Style + Beauty

Are Oxygen Facials The New Botox?


What are some celebrities claiming is a fountain of youth? You're breathing it right now.

The so-called oxygen facial, which counts Madonna among its fans, has grown in popularity among women looking to stop time in its tracks.

During treatment, an aesthetician applies pressurized oxygen, acid and a customized serum to the skin to reveal visibly plumper, younger-looking skin. But does it work?

“The skin often looks more firm and smooth after the first treatment and the benefits are cumulative,” says Arizona-based Heidi Lamar, who claims that her business, Spa Lamar, was the among the first to introduce the oxygen facial and has provided the service for more than 10 years.

“Many of our guests have been getting these treatments monthly since we started giving them and say this preventive treatment has helped them avoid plastic surgery," she adds. "Oxygen facials do not work like Botox, by paralyzing your expression lines, so you friends will still be able to tell if you are happy or not, which is important because our oxygen facial regulars tend to smile a lot!”

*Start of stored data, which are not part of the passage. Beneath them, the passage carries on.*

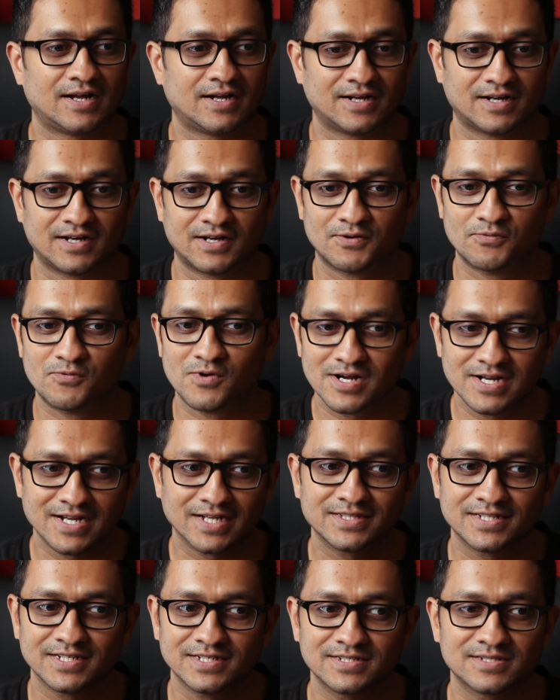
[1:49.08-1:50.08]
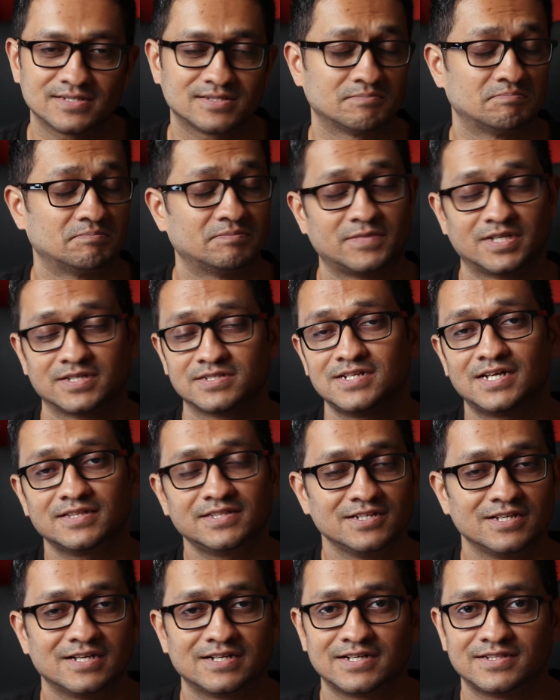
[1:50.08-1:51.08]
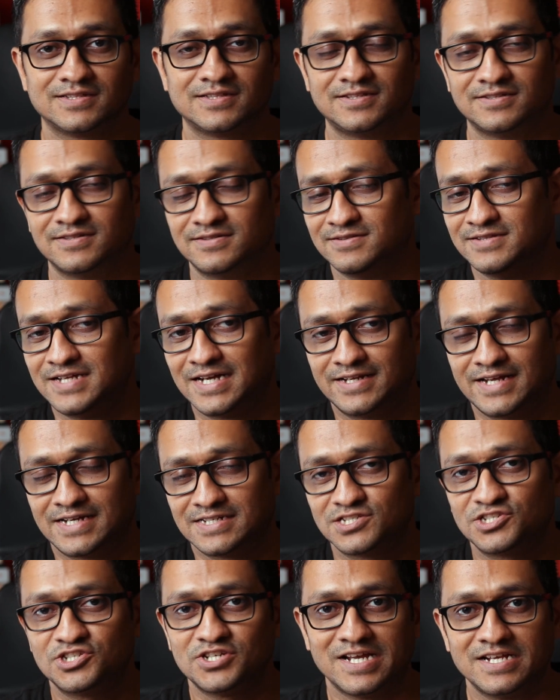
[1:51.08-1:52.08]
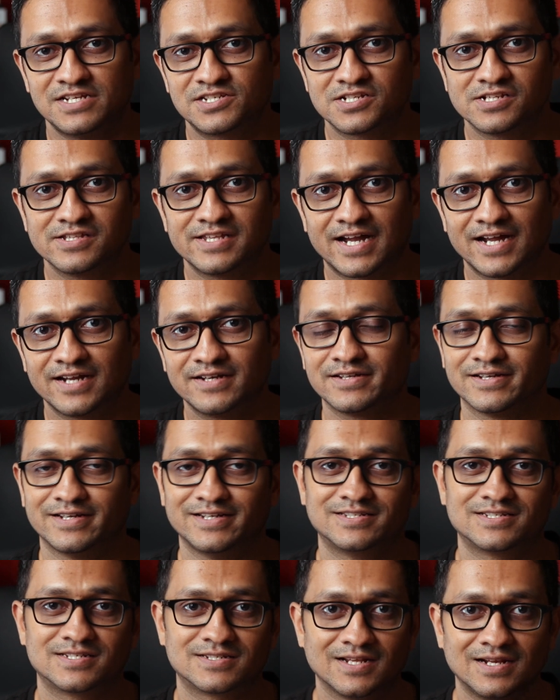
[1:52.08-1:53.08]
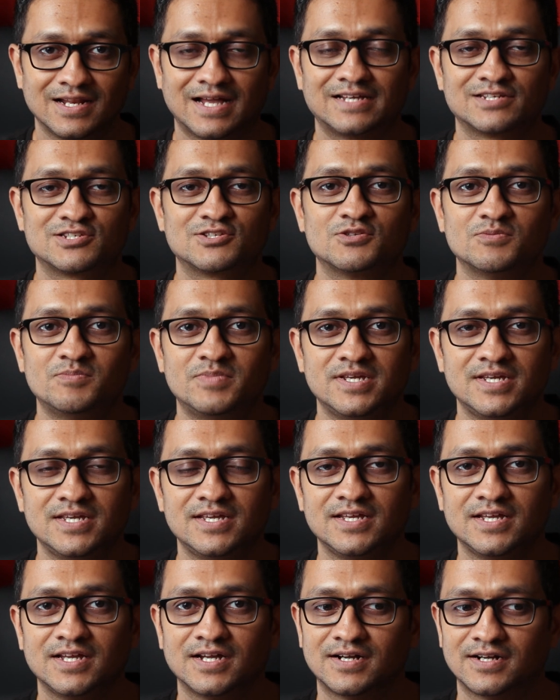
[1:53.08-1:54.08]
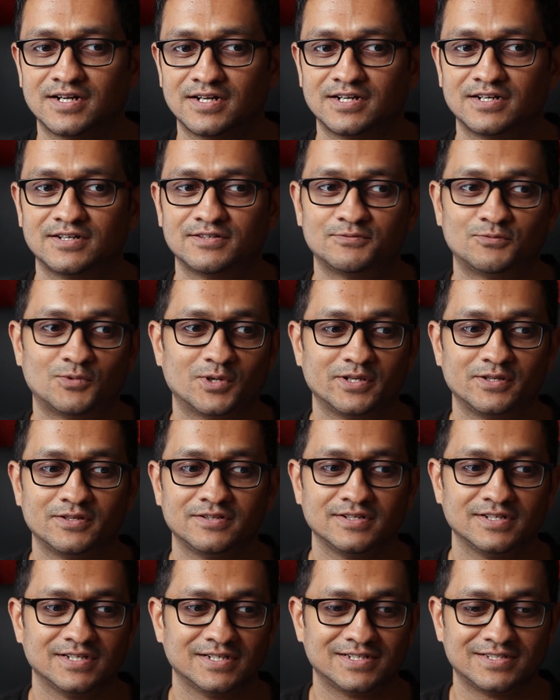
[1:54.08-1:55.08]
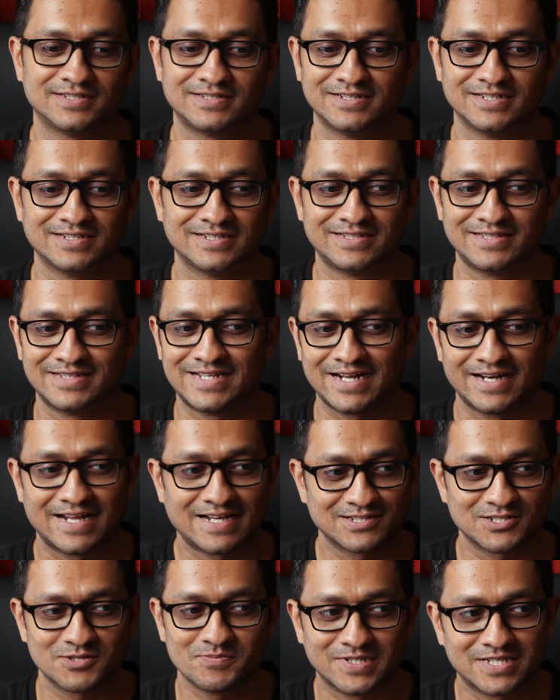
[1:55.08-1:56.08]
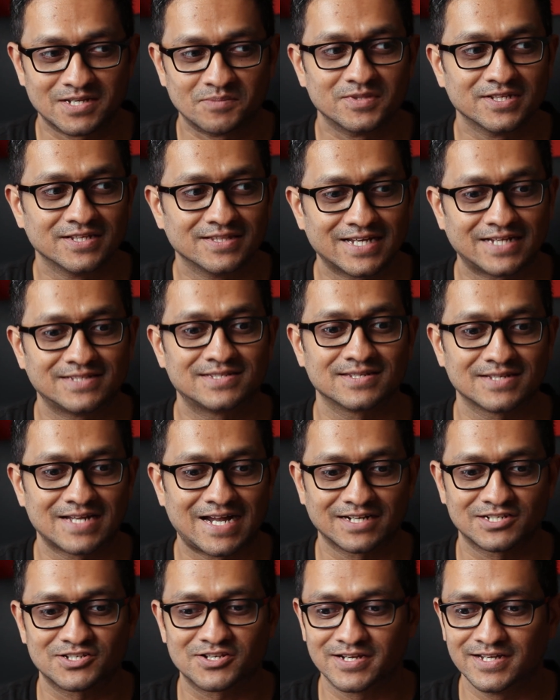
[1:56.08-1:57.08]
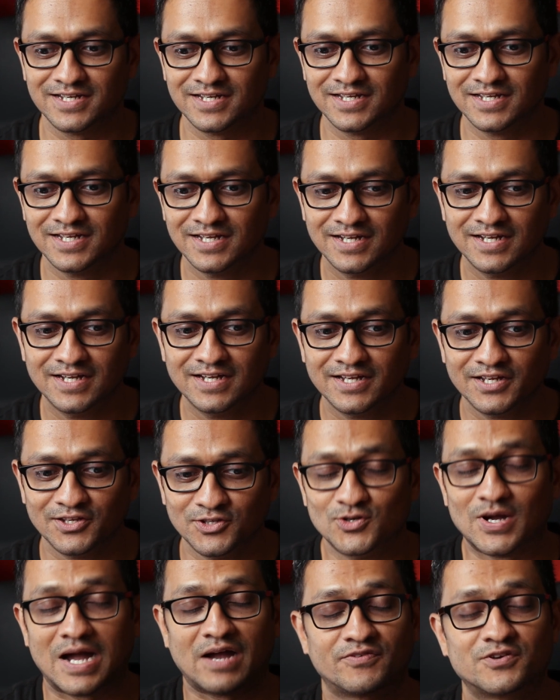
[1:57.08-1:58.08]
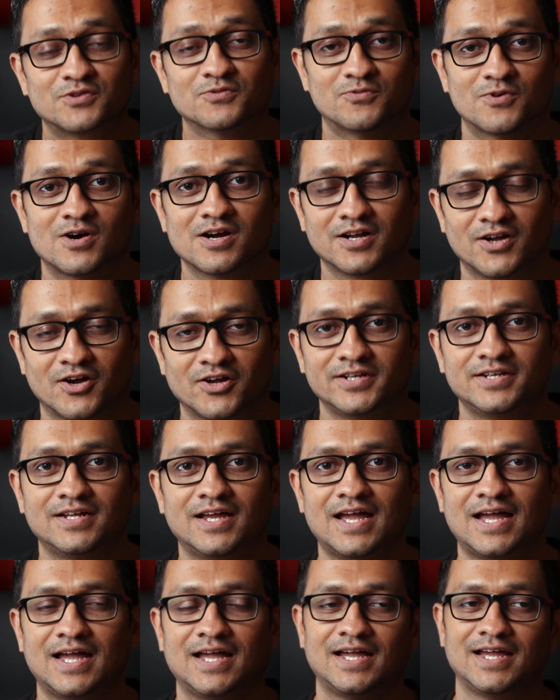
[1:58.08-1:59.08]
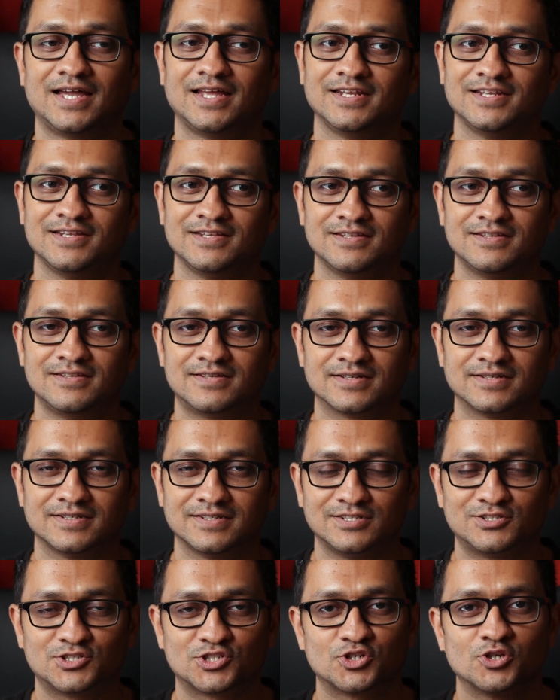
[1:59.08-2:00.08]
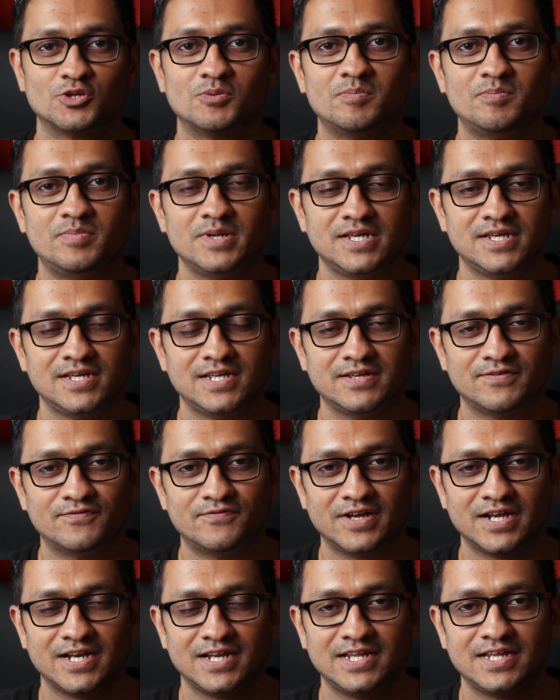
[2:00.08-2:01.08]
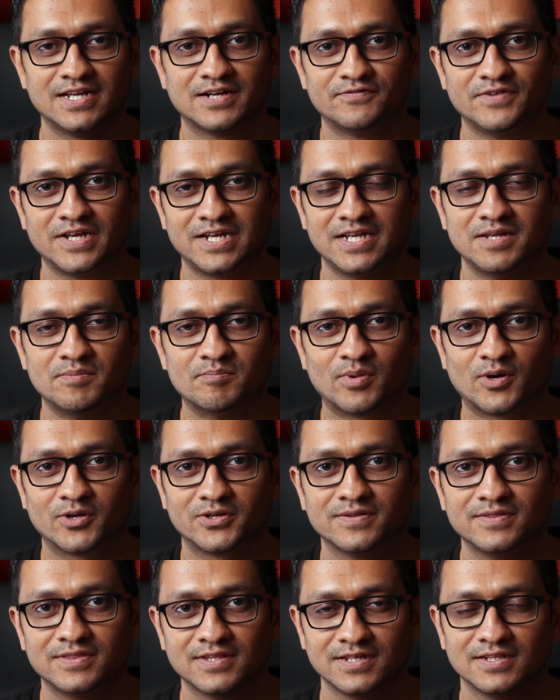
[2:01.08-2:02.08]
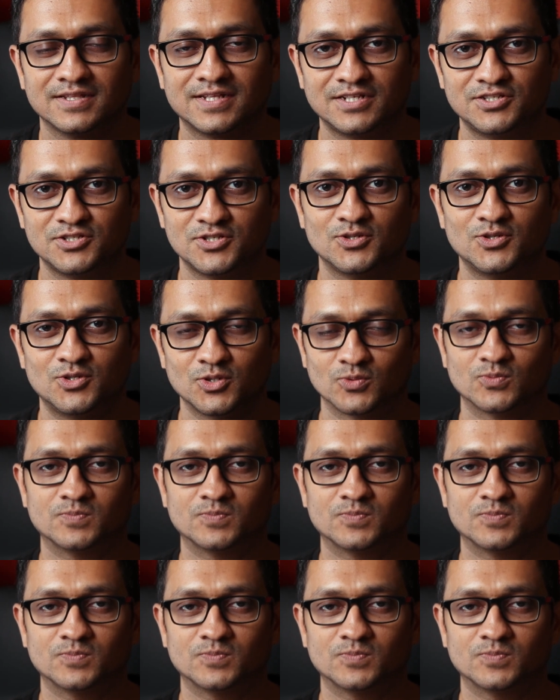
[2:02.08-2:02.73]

uh, work ethics, there's nothing ha that has changed in that. It still has to be uh, one that has to be something that's actually you have to work on, and it should be very a very important thing that you do.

Dr. Marina Peredo, an associate clinical professor of dermatology at Mount Sinai Hospital in New York, notes that the treatment may be ideal for those looking for a less painful way to fight aging.

“Oxygen is a necessity if you want to have healthy, youthful looking skin,” says Peredo. “This facial is great because it helps protect and reverse damage from environmental pollutants that can harm our skin. It also helps the overall texture of your skin, which feels smoother after this facial. The oxygen facial reduces the appearance of lines and wrinkles by releasing moisturizers onto the skin, which absorb quickly with the help of oxygen. It's an ultimate hydrator that infuses vitamins and nutrients into the skin."

With the exposure of environmental pollutants and damaging sun rays, many can understand the oxygen facial’s appeal, which works with an element that’s essential to the body.

“As we age, our bodies are less able to readily assimilate the oxygen in our blood into the skin,” explains Leslie Christensen, regional spa manager at fitness club Equinox in New York City. “This leads to a drop in a multitude of issues, including a reduction of collagen and elastin production in the skin, which in effect, leads to the quintessential signs of aging, such as fine lines. When pressurized, the oxygen helps the skin absorb the infused serums, which are customized to treat the specific needs of the skin.”

Oxygen facials may be a soothing experience for those seeking a day of pampering, but when it comes to eliminating the signs of aging permanently, some experts say it's a lot of hot air.

“Although this all sounds very intriguing, especially when celebrities like Madonna sing its praises, there is no scientific evidence showing that it works to do anything beneficial to the skin in the long term,” explains Dr. Whitney Bowe, clinical assistant professor of dermatology at SUNY Downstate Medical Center. “Most of these so-called plumping effects are likely the result of temporary inflammation and swelling. Microdermabrasion creates that same type of temporary swelling.”

There is also the cost, with the average running between $200 and $500. In addition, there are monthly maintenance treatments to ensure that the face stays fresh. Unlike Botox, which Dr. Bowe points out is approved by the FDA, the oxygen facial is not. Plus, you don’t need to be a medically-licensed dermatologist to administer the treatment.

“I’ve treated a number of patients who feel as though they wasted their money on spa treatments that provided very transient benefits, and they come asking for treatments with proven long-term and anti-aging effects,” adds Dr. Bowe.

Plastic surgeon Dr. James C. Marotta also warns that the oxygen facial can do more harm than good for those attempting to erase lines and blemishes.

“I doubt that the oxygen penetrates the skin in any meaningful way,” he says. “Even if it did, the effects of concentrated oxygen are not known and there is even a theoretical danger in that oxygen can generate free radicals, which can lead to more skin damage."